The original Passover meal was not symbolic. The bitter herbs on the first seder plate were real bitter herbs, eaten in a real hurry on a real night. Targum Pseudo-Jonathan on Exodus 12:8 specifies the menu in exact terms: the flesh of the lamb, roasted with fire, eaten with horehound and lettuce, without leaven, on the night of the fifteenth of Nisan "until the dividing of the night."
Horehound and lettuce — marrubium and chasa — were two of the five species later listed in the Mishnah (Pesachim 2:6) as acceptable maror. The Targum's specificity reflects a tradition already in place by the time of the translation: Israel knew which plants the ancestors had actually eaten that night, and the rabbis preserved those names.
The phrase "until the dividing of the night" is striking. The Hebrew verse (Exodus 12:8) simply says the lamb must be eaten that night. The Targum gives a deadline: midnight.

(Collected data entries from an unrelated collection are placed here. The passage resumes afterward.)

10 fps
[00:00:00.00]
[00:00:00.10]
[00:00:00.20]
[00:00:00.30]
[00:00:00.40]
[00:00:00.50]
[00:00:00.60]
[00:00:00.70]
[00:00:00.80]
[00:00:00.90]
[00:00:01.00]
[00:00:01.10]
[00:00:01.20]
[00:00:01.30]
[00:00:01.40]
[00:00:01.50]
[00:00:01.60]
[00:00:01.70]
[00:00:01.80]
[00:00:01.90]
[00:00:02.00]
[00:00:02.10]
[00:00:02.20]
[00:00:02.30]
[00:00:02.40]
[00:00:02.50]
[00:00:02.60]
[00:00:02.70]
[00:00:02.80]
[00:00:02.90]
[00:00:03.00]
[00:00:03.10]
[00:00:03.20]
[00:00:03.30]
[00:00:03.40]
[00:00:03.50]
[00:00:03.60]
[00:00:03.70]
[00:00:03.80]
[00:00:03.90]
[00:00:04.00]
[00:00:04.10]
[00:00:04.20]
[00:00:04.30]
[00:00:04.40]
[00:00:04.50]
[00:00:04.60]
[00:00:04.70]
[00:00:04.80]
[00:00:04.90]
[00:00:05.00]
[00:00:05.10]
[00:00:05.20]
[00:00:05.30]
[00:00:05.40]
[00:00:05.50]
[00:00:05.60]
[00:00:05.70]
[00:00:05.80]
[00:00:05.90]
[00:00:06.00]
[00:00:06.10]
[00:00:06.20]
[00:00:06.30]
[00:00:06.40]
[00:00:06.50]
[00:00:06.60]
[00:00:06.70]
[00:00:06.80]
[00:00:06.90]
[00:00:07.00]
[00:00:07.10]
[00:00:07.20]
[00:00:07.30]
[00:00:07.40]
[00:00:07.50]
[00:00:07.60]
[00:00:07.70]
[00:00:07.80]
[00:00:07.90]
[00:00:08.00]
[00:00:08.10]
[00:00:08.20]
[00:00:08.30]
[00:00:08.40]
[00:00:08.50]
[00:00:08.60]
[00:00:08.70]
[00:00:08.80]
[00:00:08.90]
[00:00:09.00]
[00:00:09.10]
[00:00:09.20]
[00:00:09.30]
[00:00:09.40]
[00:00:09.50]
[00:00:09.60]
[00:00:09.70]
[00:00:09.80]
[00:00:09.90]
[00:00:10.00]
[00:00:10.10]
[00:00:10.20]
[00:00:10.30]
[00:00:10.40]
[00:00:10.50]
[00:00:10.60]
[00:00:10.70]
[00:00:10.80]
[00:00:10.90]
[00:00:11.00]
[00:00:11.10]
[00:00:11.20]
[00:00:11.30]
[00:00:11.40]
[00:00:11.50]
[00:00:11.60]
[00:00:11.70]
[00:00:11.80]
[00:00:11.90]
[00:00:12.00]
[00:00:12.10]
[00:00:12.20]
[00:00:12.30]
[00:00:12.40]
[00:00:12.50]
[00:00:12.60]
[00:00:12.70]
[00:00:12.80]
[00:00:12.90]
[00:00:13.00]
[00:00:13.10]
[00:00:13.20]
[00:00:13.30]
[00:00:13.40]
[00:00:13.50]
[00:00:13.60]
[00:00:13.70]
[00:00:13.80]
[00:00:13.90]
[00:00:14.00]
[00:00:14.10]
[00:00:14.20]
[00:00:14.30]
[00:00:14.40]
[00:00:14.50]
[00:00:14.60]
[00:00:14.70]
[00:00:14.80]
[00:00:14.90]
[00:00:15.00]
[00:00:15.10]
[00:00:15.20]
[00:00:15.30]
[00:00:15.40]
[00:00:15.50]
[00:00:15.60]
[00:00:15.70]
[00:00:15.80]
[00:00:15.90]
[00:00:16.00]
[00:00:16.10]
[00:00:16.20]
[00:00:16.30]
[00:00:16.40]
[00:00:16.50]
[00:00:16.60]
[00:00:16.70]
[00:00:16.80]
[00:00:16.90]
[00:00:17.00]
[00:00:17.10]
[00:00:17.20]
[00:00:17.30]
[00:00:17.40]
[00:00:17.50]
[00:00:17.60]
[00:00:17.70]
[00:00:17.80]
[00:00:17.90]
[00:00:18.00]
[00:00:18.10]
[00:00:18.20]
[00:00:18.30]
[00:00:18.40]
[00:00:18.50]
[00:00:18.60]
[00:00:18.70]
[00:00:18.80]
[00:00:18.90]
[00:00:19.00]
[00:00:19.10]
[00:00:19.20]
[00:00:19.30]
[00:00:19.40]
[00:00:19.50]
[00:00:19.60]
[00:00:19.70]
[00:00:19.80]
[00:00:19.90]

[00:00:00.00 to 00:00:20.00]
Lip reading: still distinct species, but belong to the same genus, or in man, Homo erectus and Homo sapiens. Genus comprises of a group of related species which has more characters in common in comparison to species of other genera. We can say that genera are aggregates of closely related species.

The paschal meal must be finished before the middle of the night, because the middle of the night is when the angel passed over. After that hour, the protection has already done its work; the meal belongs to the hours of suspense.
Roasted with fire, not boiled. Unleavened, not risen. Bitter, not sweet. Every feature of this meal refuses the comforts of a settled feast. It is food for people standing up to leave.
Takeaway: The seder plate was not invented later by the rabbis. It was prepared before dawn on the night that remade history.